Has a tracker on one of the DC phones and follows it whenever they are with us.
After years of abusive text messages via whatsapp he blocked her there. Stating text and email more than enoiugh communication wise for her. She then threatened to cut contact for that.
Promising kids nights out on his contact time and then forcing him to either tell them no or to just accept it and let them go (which he does for their sake)
Blackmailing him over if he pays more money she would consider a holiday that was proposed to her for us with the children.
Booking up the whole of summer holidays with no discussion with DF regarding holidays and times for him. He was left yet again bare minimal EOW with one evening cut short due to it sutiing her. Despite the fact she knew our DC had just been born and it was imporant the kids felt included.
Phone calls on imporant days (birthdays/fathers day) flat out ignored so he can't get hold of his children.
Having the children call her new partner Dad. Claiming on social media he is a real parent etc etc. All while undermining my DF.
During the last few weeks of our pregnancy she started claiming one SC was needing treatment for depression due to the impending baby and how miserable it was making them. Yet reality is the child couldn't be happier. Is an attentive big sibling. Despite many chats with them by myself and partner (individually) to make sure they were coping alright.
It has all come to a head now as DF sent a text to her explaining the importance of having them come away with us next August (with dates) as we don't want a) them to feel pushed out by the baby coming with us but them not and b) we plan on getting married when we are there. Something of which is important to all of us the kids are there for.
This resulted in a string of abuse and flat out "no" with one of the reasons being she already had a holiday booked. So he sent a second set of dates. To which she replied he wouldn't be taking her kids on her birthday along with a bunch of abuse.
Not to mention she is now starting to shout and swear in front of the children during pick ups.

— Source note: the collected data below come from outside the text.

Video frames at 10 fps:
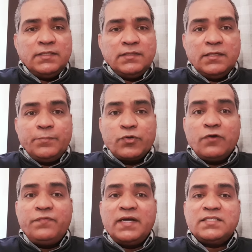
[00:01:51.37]
the
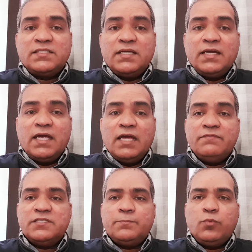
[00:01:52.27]
prophets uh,
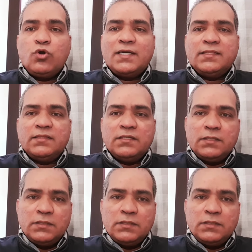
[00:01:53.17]
have spoken.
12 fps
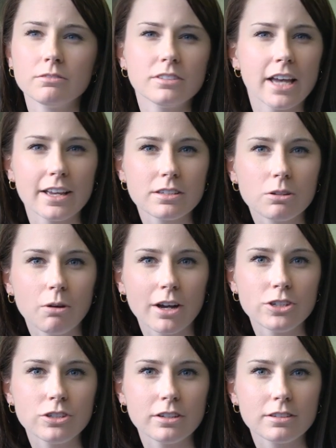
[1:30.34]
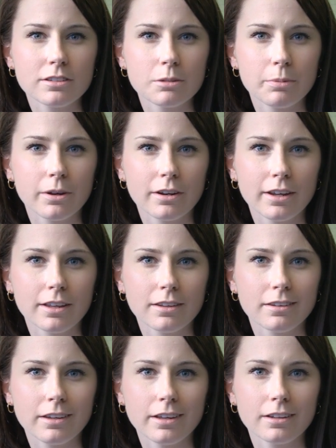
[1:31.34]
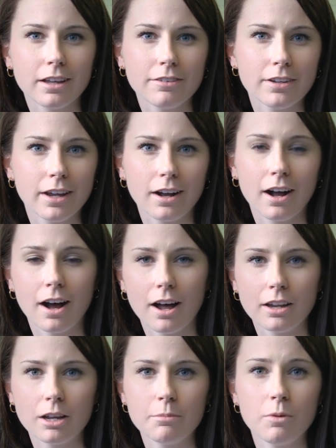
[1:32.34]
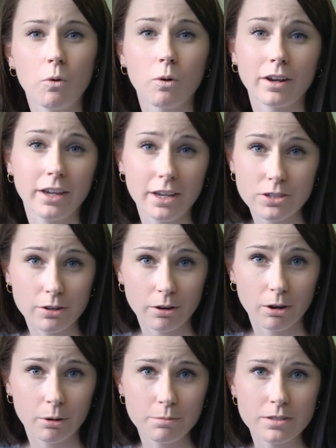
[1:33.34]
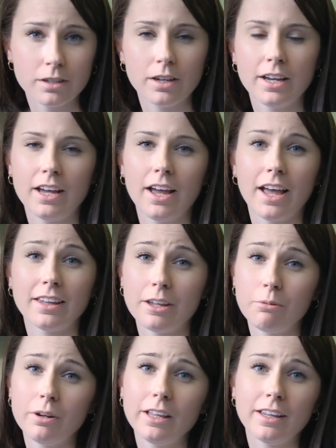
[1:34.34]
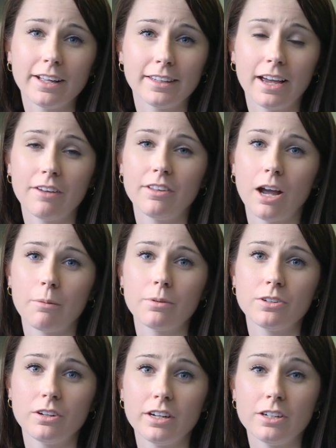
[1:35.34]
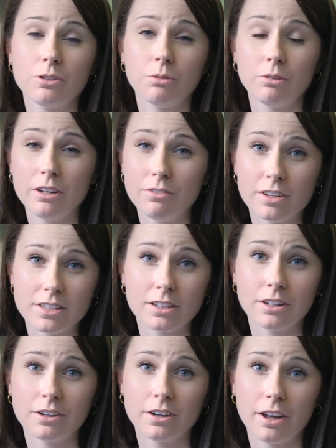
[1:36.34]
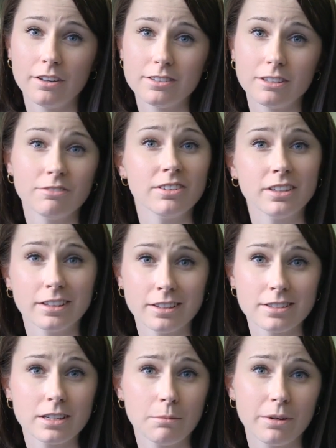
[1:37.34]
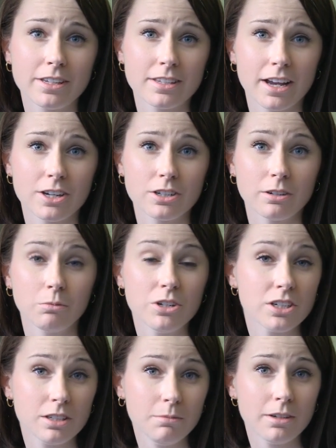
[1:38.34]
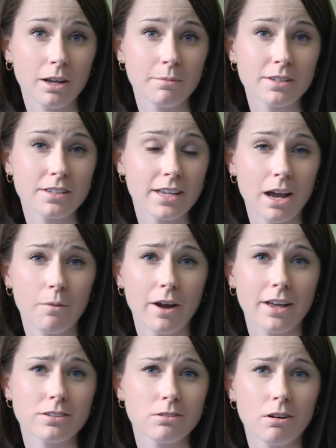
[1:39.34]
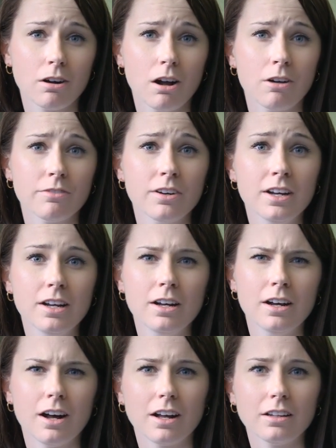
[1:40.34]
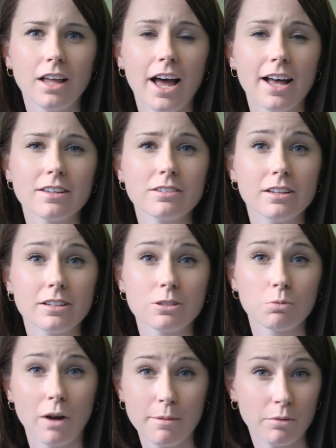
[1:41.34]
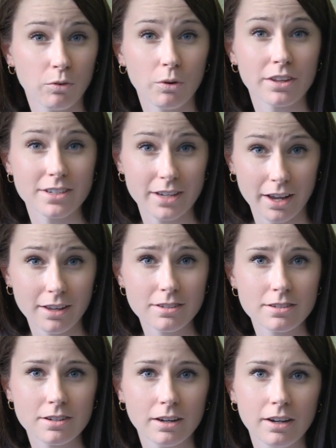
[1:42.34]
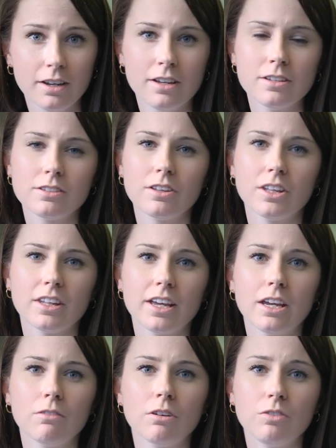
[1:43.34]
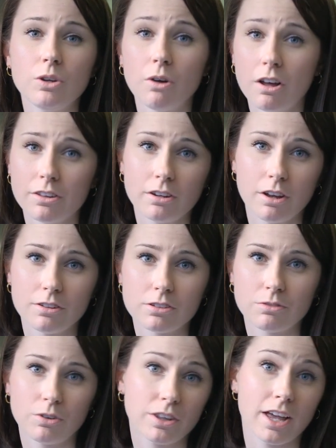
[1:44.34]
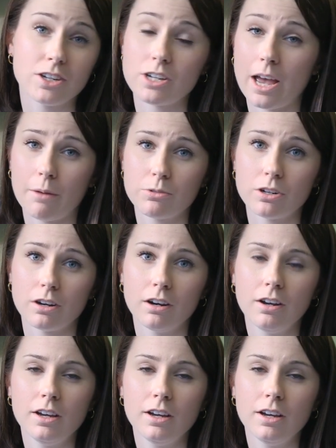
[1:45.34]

test questions to put in the left-hand column or key terms, and they really like to have the opportunity to revisit their notes and fill in the summary section, which sometimes is how I start off a class that's right before the test so that they can review all the notes for that chapter.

He is taking her back to court. And obviously has to do mediation first. What points would be the most relevant to bring up/what evidence would he need to take/what are the chances he will be able to get a more precise contact order in place to stop her messing around like this? By her own words she claims she is untouchable.
Quite honestly we are both sick of it. DF lets her get on with her life and never interferes as long as the children are happy. To the point he even ignores the Social Media bullshit from her. Yet she flat out refuses to allow the children to be with him more (despite them vocally saying they want that) . Or to even let us live our life as a family in peace.
We have tried to be reasonable. It is getting nowhere. And now with the little one involved its more important than ever they know they are just as much a part of our family as ever. Because they are. They are much loved. Yet the EW is intentionally putting up barriers, to the point shes even cutting out her own family. Anyone that agrees she is in the wrong she will cut contact with. Even if the children miss them.
None of what she does is in the kids best interests.
What on earth do we do?! And while all of this is going on how do we make sure the children know they are loved and important? That when they ask to see us on birthdays/longer periods over the holidays when we have to say no. How do we make it clear to them its not out of not wanting to but due to their mother? Without at the same time making it look like we are bad mouthing her? As despite all the shit she causes we NEVER bad mouth her to the kids.
Thank you for reading all of that if you got this far!